El Vaticano ha emitido un comunicado hace pocas horas informando de que Dios ha decidido prescindir de Joseph Ratzinger. El Todopoderoso ha anunciado el despido con un mes de antelación, por lo que éste no se ejecutará hasta marzo. El cese se debe “a las extraordinarias dificultades económicas que atravesamos” y a Ratzinger solo se le pagarán 21 días por año rezado.

Joseph Ratzinger, que no ha trabajado nunca para otra religión, no ha precisado si recurrirá el despido objetivo. Fuentes del Vaticano dudan que esto tenga sentido: “Es difícil que Dios pueda equivocarse y si Él quiere declarar pérdidas en cuanto a almas salvadas se refiere, es difícil contradecirle”, en palabras del padre Almunia, importante teólogo de la Curia Vaticana. Otros miembros de la Santa Sede creen que su obsesión por Twitter habría llevado a Ratzinger a descuidar su hoja de ruta.
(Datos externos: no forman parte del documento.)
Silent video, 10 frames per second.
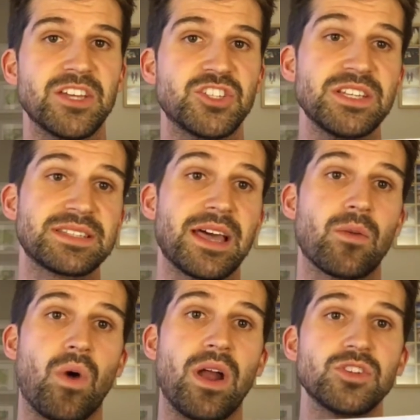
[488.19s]
She
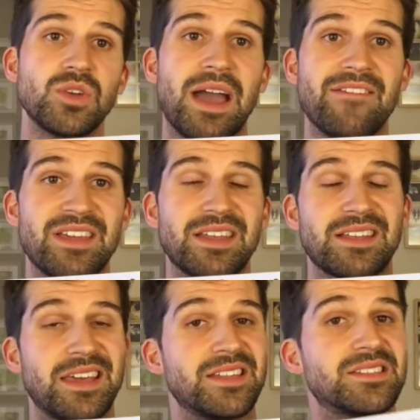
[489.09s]
said, why don't you have
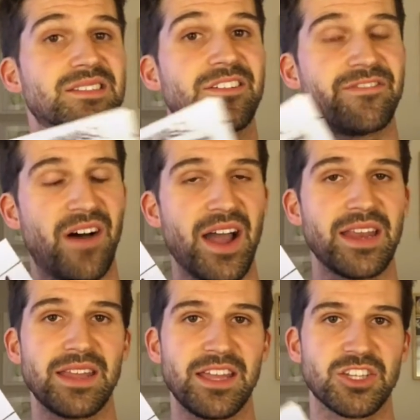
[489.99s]
kids
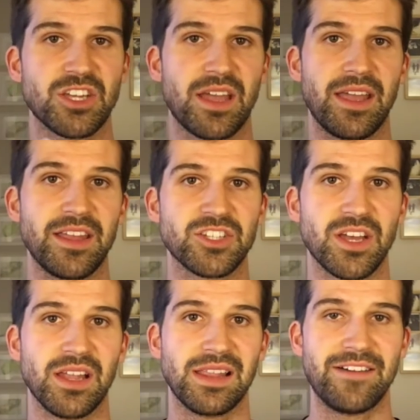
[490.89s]
define each
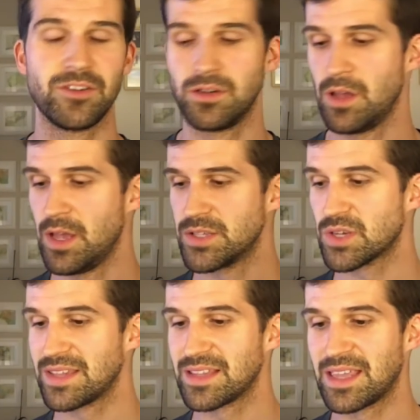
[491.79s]
level?
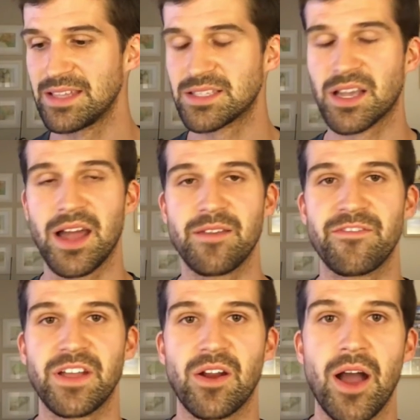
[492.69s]
So get the kids to kind of
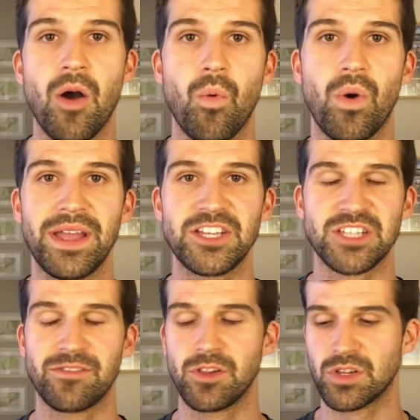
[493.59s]
figure out what
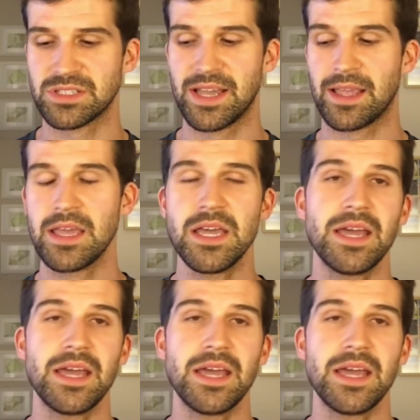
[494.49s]
each level looks like.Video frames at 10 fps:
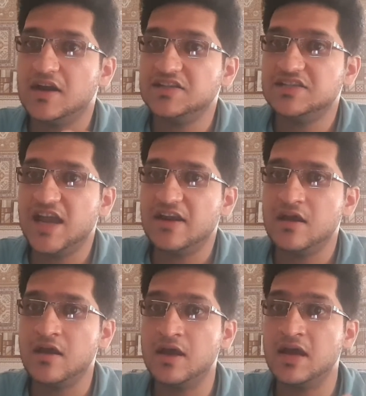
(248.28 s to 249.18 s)

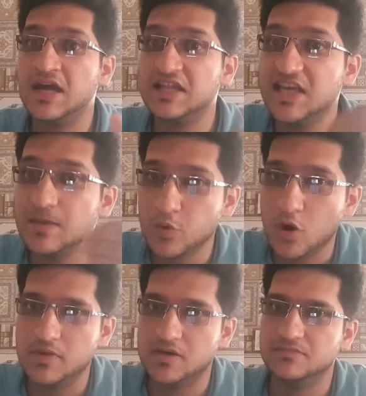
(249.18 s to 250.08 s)
understand their
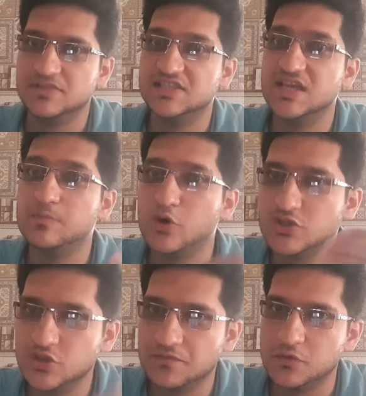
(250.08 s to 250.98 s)
problems, their
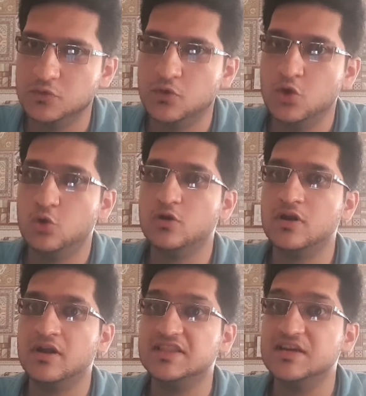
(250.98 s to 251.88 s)
points of view,
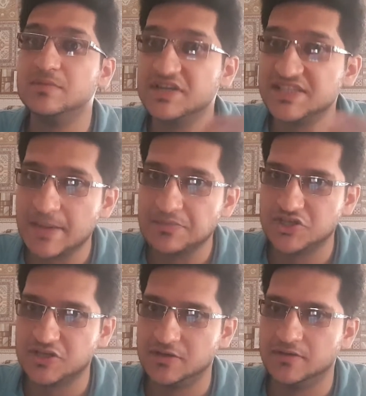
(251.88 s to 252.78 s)
or their
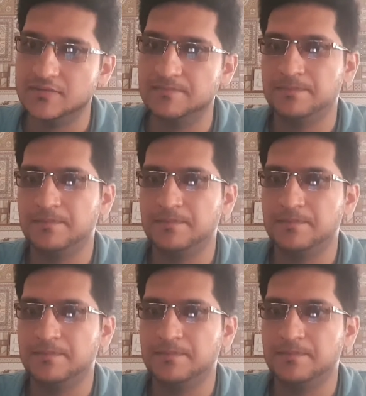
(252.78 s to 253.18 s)
perception.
El Papa, quien ha sido el primero en anunciar el fin de su pontificado, ha lamentado la “forma dantesca” que ha elegido el Creador para comunicarle su cese. “Se me ha aparecido un contrato en llamas, como el arbusto de Moisés, y ha empezado a divagar sobre la crisis hasta que me ha dicho lo del despido”, ha explicado. El Santo Padre hubiera preferido que se le apareciera “en carne y hueso” para decírselo cara a cara y no mediante providenciales apariciones, especialmente “tras tantos años de estrecha colaboración”.

“¡Yo rechacé ofertas de Mahoma para venirme al Vaticano porque me hacía ilusión vestir el blanco y sentía los colores!”, ha insistido el aún Pontífice antes de finalizar su comunicado, y preparando ya su caja de cartón llena de efectos personales. Pese a todo, ha admitido que las palabras del Señor no han sido una sorpresa “porque hace días ya vi un anuncio en Infojobs.com donde se buscaba a un pontífice a tiempo parcial y pensé que podía ser para sustituirme”.

Nueva trayectoria en solitario

“En realidad me han hecho un favor. La verdad es que quería dejarlo hace tiempo y esto es una oportunidad. Estoy contentísimo, de verdad”, explicaba Ratzinger entre risas nerviosas. Fuentes cercanas aventuran que el Papa planea seguir trabajando para el catolicismo por cuenta propia “sin jefes y sin horarios y aceptando solo los beatos que yo elija”. Al cierre de la edición, ha podido saberse que ya ha aceptado una oferta de Pedro J. Ramírez para empezar a trabajar como columnista en el diario El Mundo.